BEIJING – Following the high-profile news that Google had allegedly been hacked in China in 2010, U.S. Secretary of State Hillary Clinton pointedly responded in a statement: “We look to the Chinese government for an explanation.”
CCTV-7 is China Central Television's military and agricultural focused channel.
China’s response at the time was: "Accusations that the Chinese government participated in cyber attacks, either in an explicit or inexplicit way, is groundless and aims to denigrate China.”
Over the years, Beijing has consistently faced widespread accusations of hacking – albeit based almost completely on circumstantial evidence. Some of the allegations are that the central government is either actively engaged in, or contracts out to civilians, the job of hacking American defense and corporate servers in order to raid valuable U.S. defense and business trade secrets.

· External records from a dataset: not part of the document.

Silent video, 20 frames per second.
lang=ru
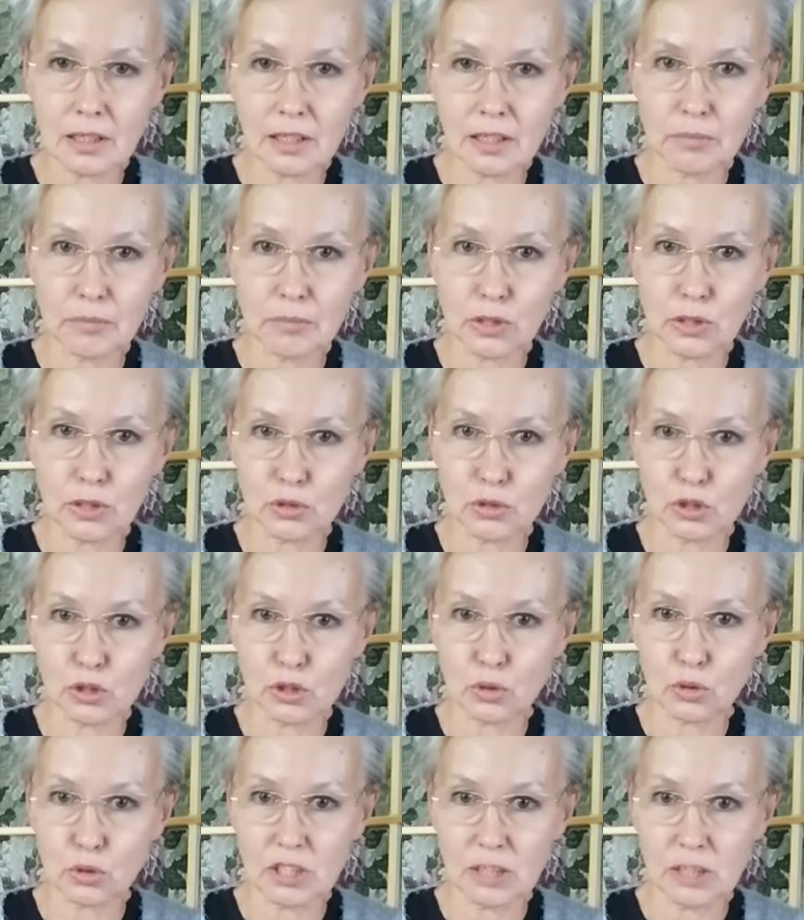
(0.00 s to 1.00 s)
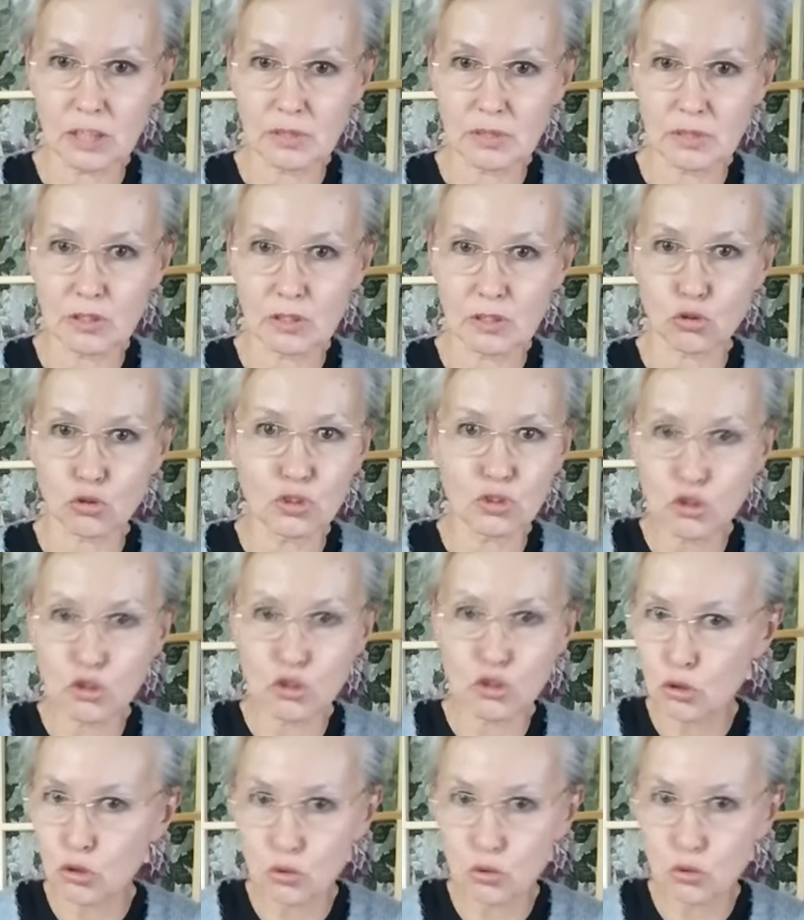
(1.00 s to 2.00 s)
росте 170, что ниже
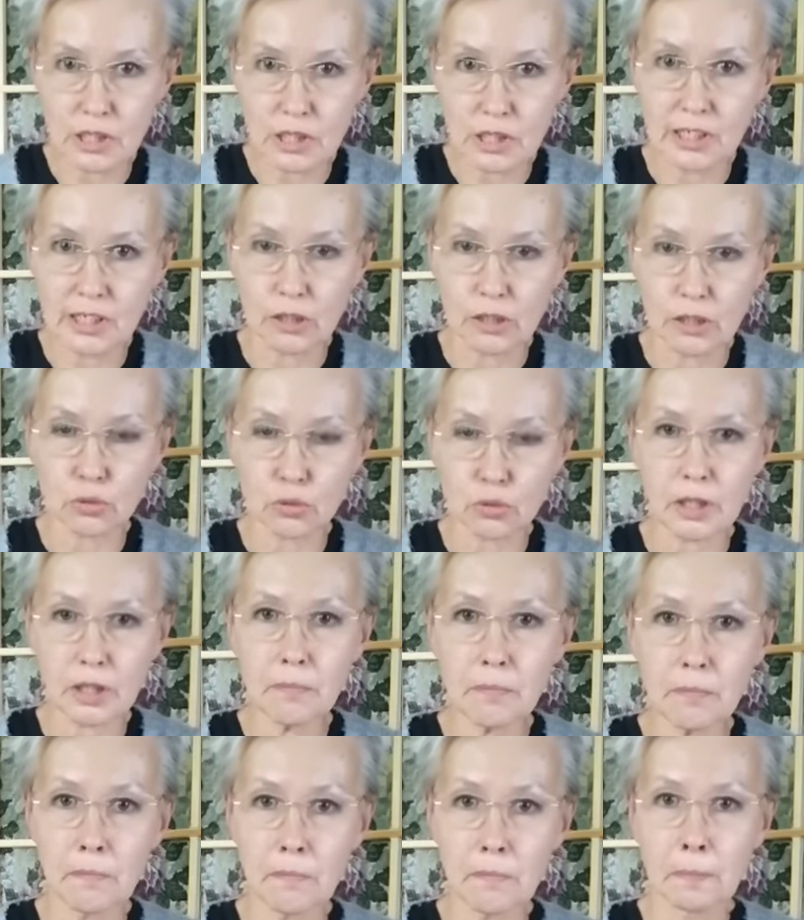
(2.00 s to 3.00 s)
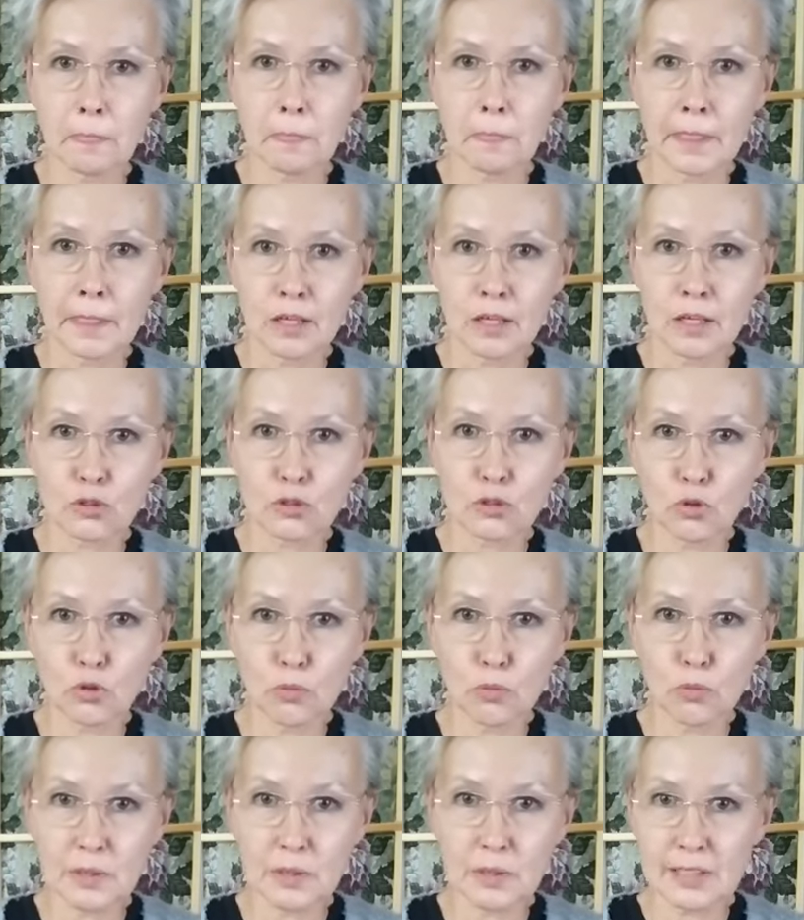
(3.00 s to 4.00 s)
уже некуда, что по
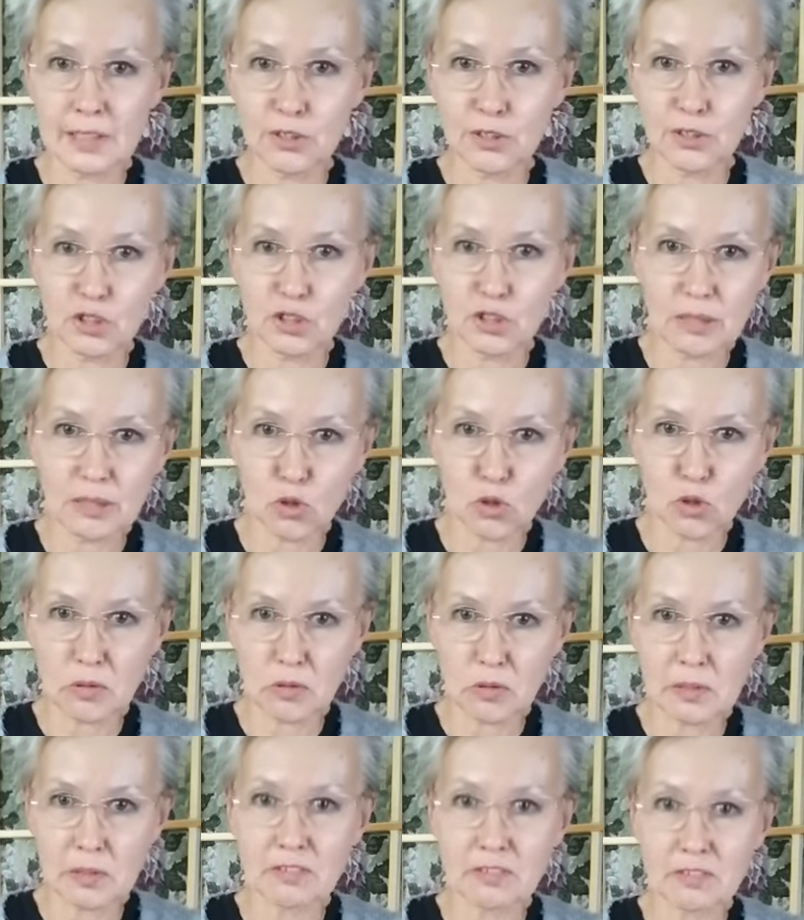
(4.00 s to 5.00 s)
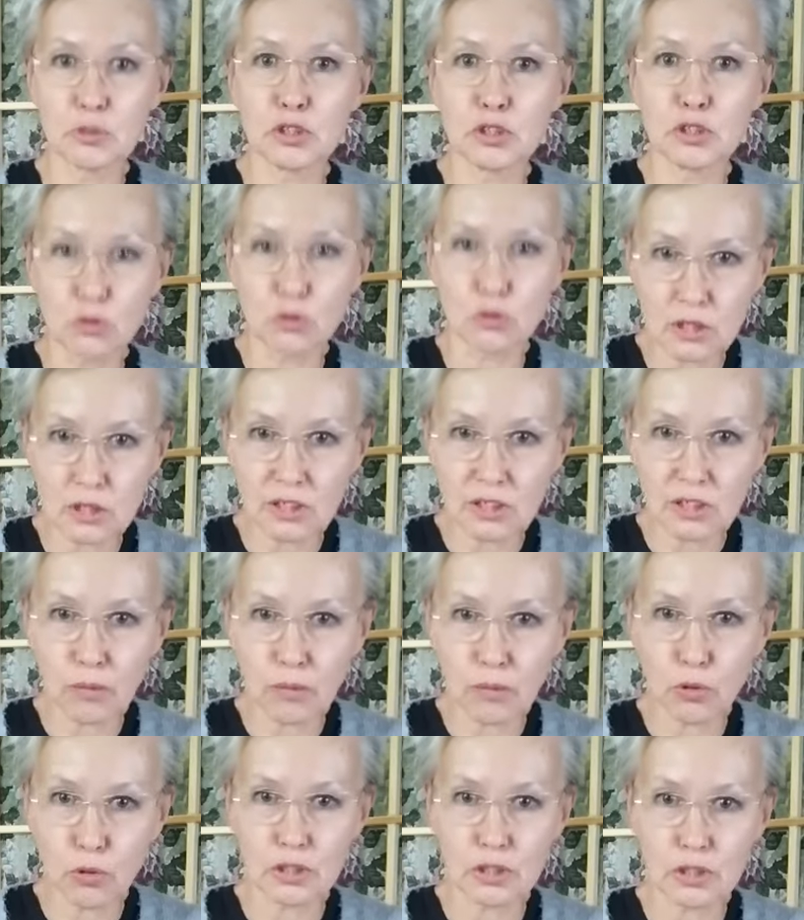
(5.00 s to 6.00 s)
классическим нормам это вообще уже недобор
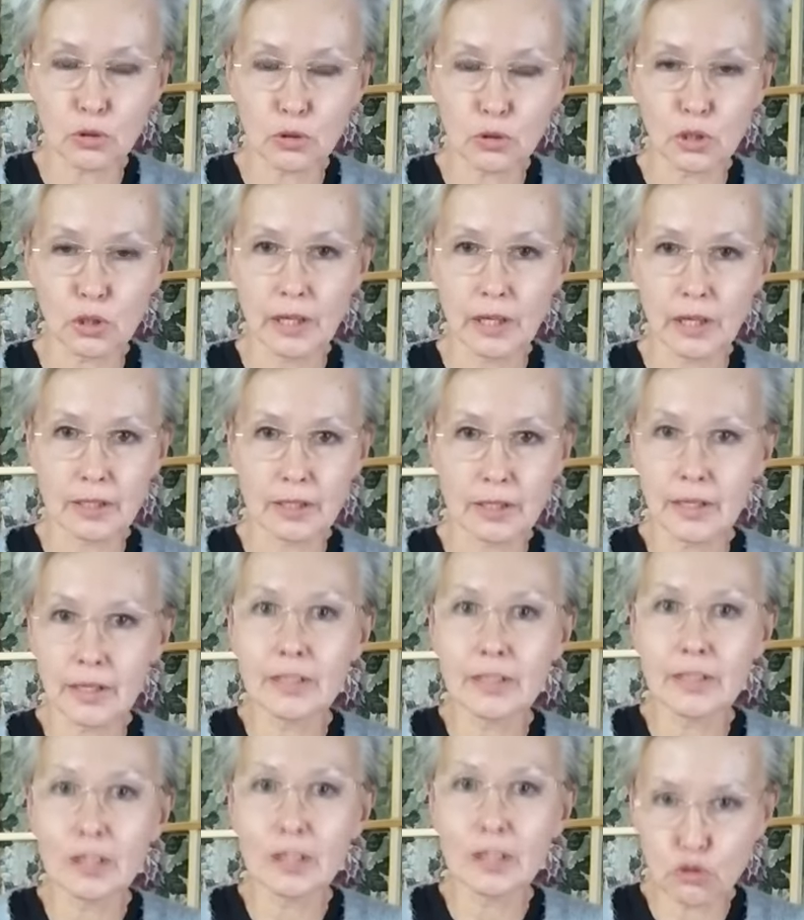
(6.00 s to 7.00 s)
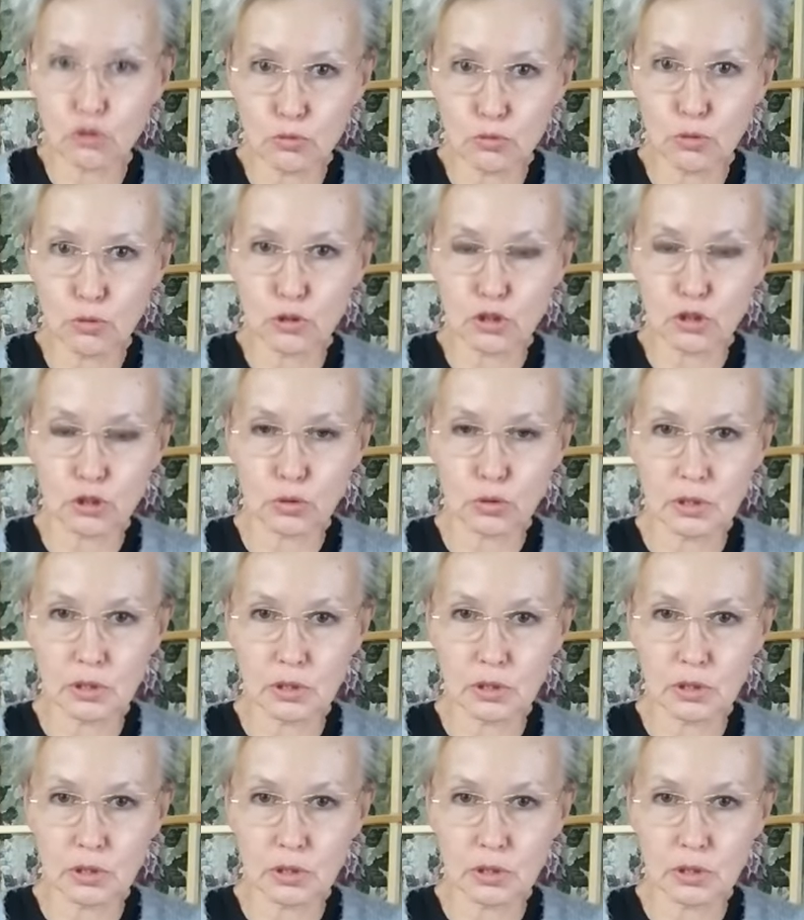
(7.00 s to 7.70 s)
идет – я не хочу больше худеть.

China has always voraciously denied such allegations, claiming that its state Internet intentions were “transparent and consistent” and that efforts to link the country to hacking was merely an attempt to smear the mainland. Last year, Chinese digital security officials went so far as to even play the victim, claiming 60 percent of its Netizens have been hacked and 30 percent have had passwords stolen.
Which is why it came as a surprise this week that China’s state broadcaster, CCTV, debuted a 20-minute documentary last month on its military channel (CCTV-7) entitled, “Military Technology: Internet Storm is Coming,” which may have inadvertently shown custom designed hacking software.
How to hack advice
Thirteen minuts into the broadcast, the story shows footage of a computer screen as a user appears to open a hacking program known as a DDOS, or "distributed denial-of-service.” A DDOS is a simple hacking tool that swamps websites with data in order to disable them. During the show, when the computer program opens, the viewer is presented with a series of options as well as a list of “targets” to attack.
The video has since been pulled off the CCTV website but was still available to watch on YouTube (see below, 35 seconds into start of video). The channel’s website and Sina Weibo account made no comment on the matter. A translation of the program’s options and text is below (hat tip to Shanghaiist for the link).
A screen grab of the DDOS program employed is seen above. The translated lines of text (by line) are:
1)People's Liberation Army Information Engineering University
2) Select Attack Destinations
4) List of Falun Gong sites:
5)Falun Dafa in North America
6)Falun Dafa web site
7) Meng Hui web site
8)Witnesses of Falun Gong web site 1
9) Witnesses of Falun Gong web site 2
10) ATTACK CANCEL
A ‘smoking cursor?’
The authenticity and functionality of the alleged hacking program is of course open to debate, but the fact that hacking software with an obvious offensive capability was shown on state television raises important questions regarding the reasons behind the software’s inclusion in the report.
Given China’s resolute steadfastness that it is not involved in state sanctioned hacking and the overall tone of the documentary that generally supported that argument, it is entirely likely that the footage found its way into the piece simply because the editor was unaware of the political significance and repercussions of such video being seen by foreign viewers.
In a post on his online research newsletter, China SignPost, Dr. Andrew S. Erickson, an associate professor at the U.S. Naval War College's China Maritime Studies Institute, suggested that the program was a “smoking cursor” or proof of the existence of Chinese offensive hacking software. However, in the case of this program, Erickson suggests that the software may have been a decade old and part of stock footage given to the producers of the show by the PLA:
Perhaps the least unlikely explanation is that program producers sought specific footage to document specific cyber attack techniques. For reasons of Chinese pride, and perhaps PLA assertiveness, they wanted to show that China could do something itself in the face of perceived threats. Falun Gong, particularly despised by Beijing, offered a politically-correct and “morally justified” target even for ideologically dubious techniques. Footage from previous interviews and interaction with the PLA Electronic Engineering Institute may have happened to be available in convenient form, and met visual requirements…
Perhaps most importantly, the CCTV-7 software contents appear to correlate so closely with a set of attacks that China is alleged to have engaged in a decade ago that their construction would appear to be tedious for the production schedule of a major weekly television program.
Regardless of whether the software is real or not, the presentation of offensive hacking capabilities put together by PLA research institutes presents for Beijing the unwelcome perception the government is actively involved in cyber-warfare.
The timing of this revelation is troublesome as it comes months after the U.S. announced a new cyber strategy that advocated responding with military force to foreign cyber attacks. Or as one military official put it at the time: "If you shut down our power grid, maybe we will put a missile down one of your smokestacks."
It also comes on the heels of the release of the Pentagon’s annual report on China’s military forces, which argued the mainland was “steadily closing the technological gap with modern armed forces.”